I'm sure that if you made that pitch to Jack Welch when he was still running GE, he would have bought into that--saying, "Yeah, I'm 100 percent behind it."
Yes, but the lesson there is that you put the cart before the horse. He should have focused first on what his successor is facing, that the internal integration of data and streamlining, and with that accomplished, go outside--as opposed to going outside first and then worrying about the inside. Thinking about connectivity and collaboration before thinking about integration and optimization may be something that (CEOs) will have to think about.
The so-called e-commerce revolution has been around since 1997, and the results have been uneven. What's your expectation of when the transformation is complete?
That's hard for me to say. The answer depends on what the starting point is and where the firm is. For some companies, it's a matter of two to three years. For others, it's a longer process. That's why we have to put things in context.

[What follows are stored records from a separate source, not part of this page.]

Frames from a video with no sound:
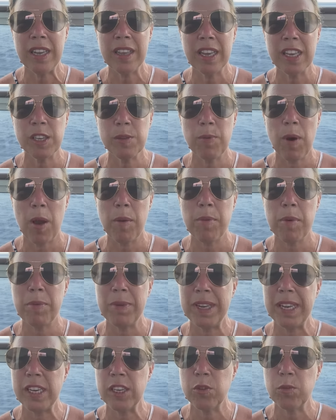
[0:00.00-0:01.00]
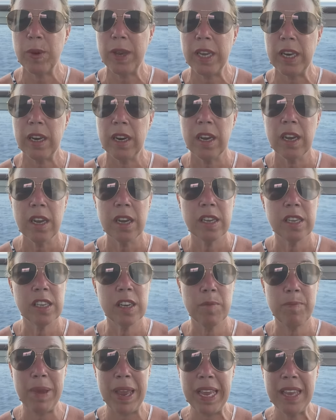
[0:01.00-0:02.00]
That's probably a suite
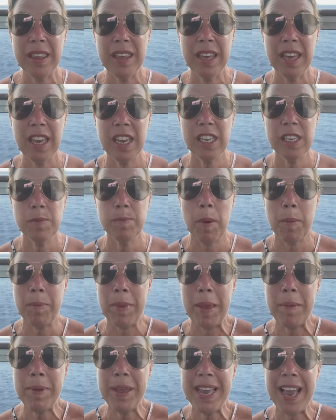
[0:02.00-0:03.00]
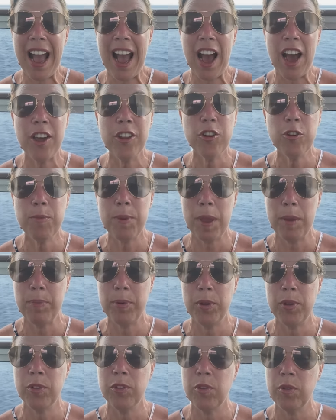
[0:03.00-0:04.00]
to bathe the kids, but maybe other
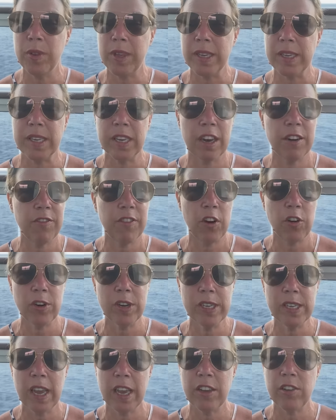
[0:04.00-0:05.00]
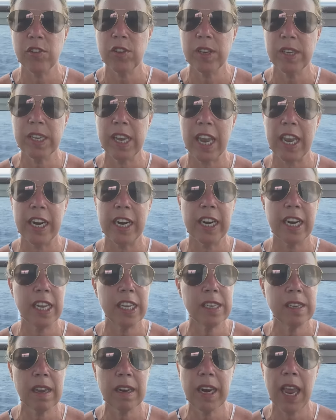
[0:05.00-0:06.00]
people do this. In fairness, I used to stay in an
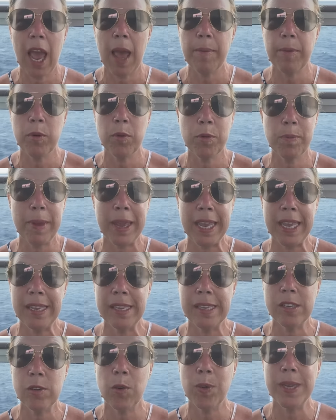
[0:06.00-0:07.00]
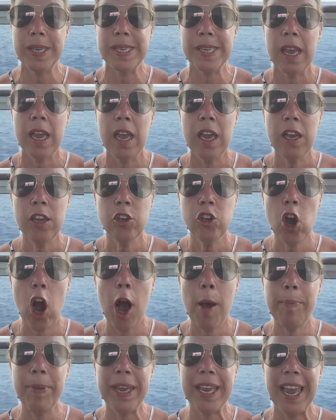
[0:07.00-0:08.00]
inside cabin with my kids, so this
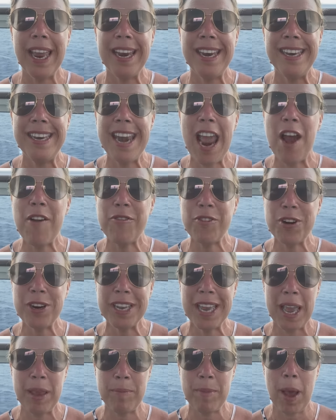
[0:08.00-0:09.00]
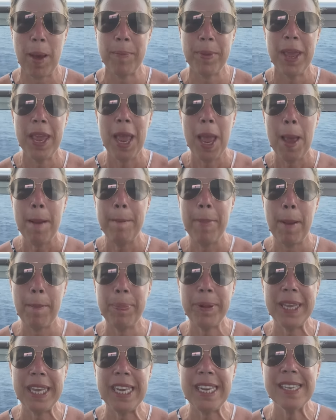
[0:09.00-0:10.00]
topic never came up, but
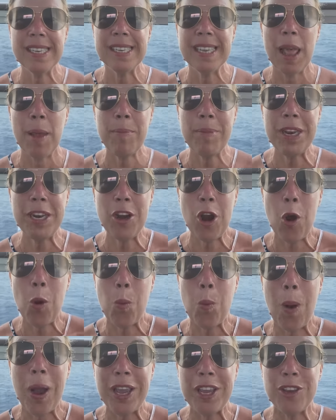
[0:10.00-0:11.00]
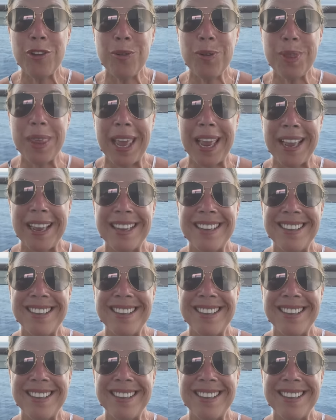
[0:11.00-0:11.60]
please let me know what you think.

If you don't have an ERP (enterprise resource planning) system, for example, it will take two to two-and-a-half years to put one in, and then a company can think about other things. If you do have an ERP system, and you want to put in a customer relationship management or employee relationship management system, these are all going to be based on your ability to leverage an ERP system. If you don't have this building block, it's like building a roof before building the foundation or the wall.
The pendulum has swung wildly from irrational excess to irrational pessimism. When might it correct and reach a relatively sane midpoint?
To the extent that the economy is beginning to rebound, you will see a certain amount of stabilization. Do I see the economy coming back with the speed and heights that it reached before? No, I don't think so. We've learned a very important lesson about back to basics and back to fundamentals, which will, in the end, bring about more stability.